Bank of America accounts for 59 percent of Fannie's outstanding repurchase requests, far more than the other major lenders.

And Fannie continues to be dragged down by its legacy portfolio. It lost $2.4 billion in the last quarter of 2011, largely from its pre-2009 book and declining home prices, the company said Wednesday.

The loss narrowed from a $5.1 billion loss in the third quarter of 2011, but for the full year, Fannie Mae had a net loss of $16.9 billion, exceeding the $14 billion lost in 2010. It requested $4.6 billion from the U.S. Treasury to continue operations.

Fannie's fall has coincided with the souring of its relationship with Bank of America's mortgage division, formerly Countrywide Financial, with which it was previously intimately entwined.

Countrywide, one of the biggest subprime lenders, sold a massive number of loans to Fannie during the boom.

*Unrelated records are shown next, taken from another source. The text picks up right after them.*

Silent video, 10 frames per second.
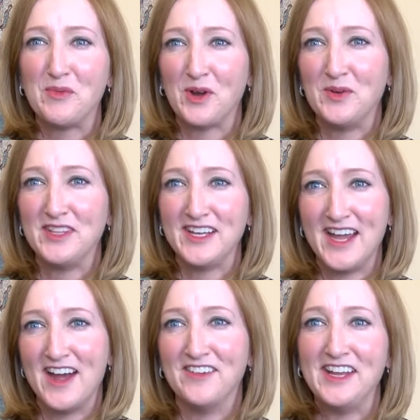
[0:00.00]
work with the
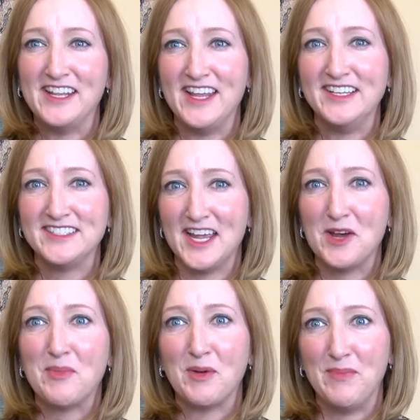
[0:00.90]
county and they set
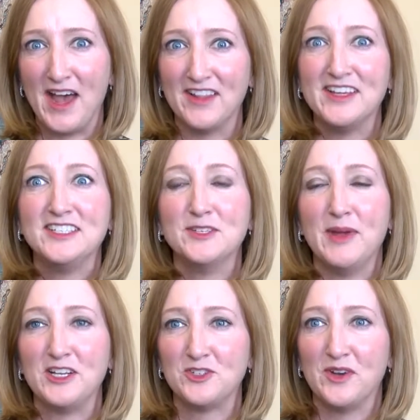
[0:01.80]
up our ballot to
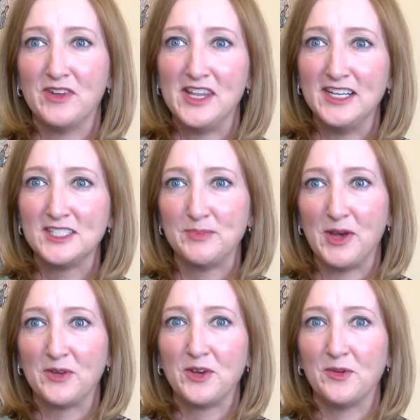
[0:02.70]
make sure everything's
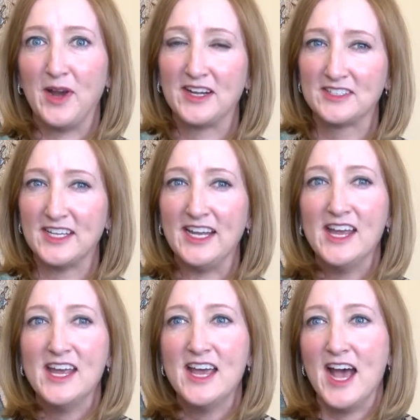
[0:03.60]
spelled correctly
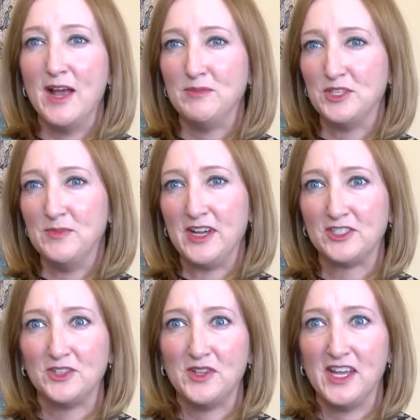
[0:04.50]
um, to make
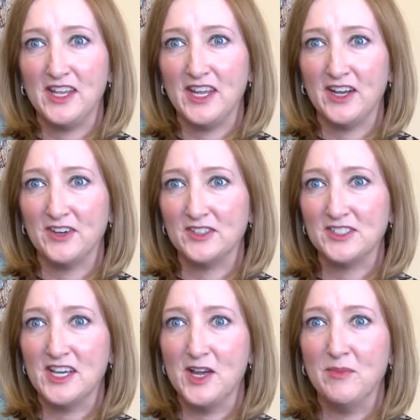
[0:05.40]
sure that
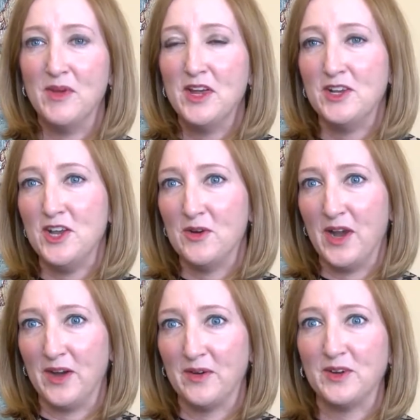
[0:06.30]
there's um, no
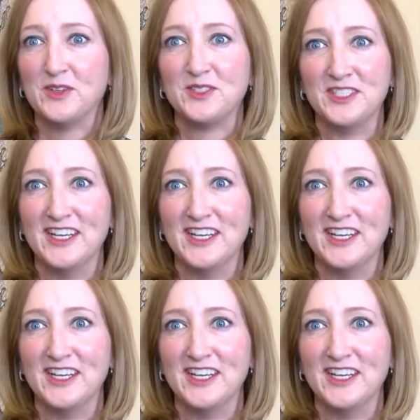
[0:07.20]
errors.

Countrywide's former chief, Angelo Mozilo, considered former Fannie executives James Johnson and Franklin Raines as "friends of Angelo," even reportedly giving them lower mortgages rates in defiance of ethics rules.

Now, Fannie is attempting to move forward with stiffer approval standards for the mortgages it buys.

"While economic factors such as falling home prices and high unemployment produced strong headwinds for our business again in 2011, we continued to grow a very strong new book of business, as we have since 2009," said Michael Williams, outgoing president and CEO of the company, in a statement.

He said Fannie funded the housing market with more than $650 billion in liquidity during the year. Since 2009, the company has underwritten 6.6 million refinances, 1.9 new mortgages and 1.1 million units of rental housing.

But perhaps the biggest losers in the Bank of America and Fannie dispute are American homeowners, who will have one less outlet when seeking to secure a mortgage.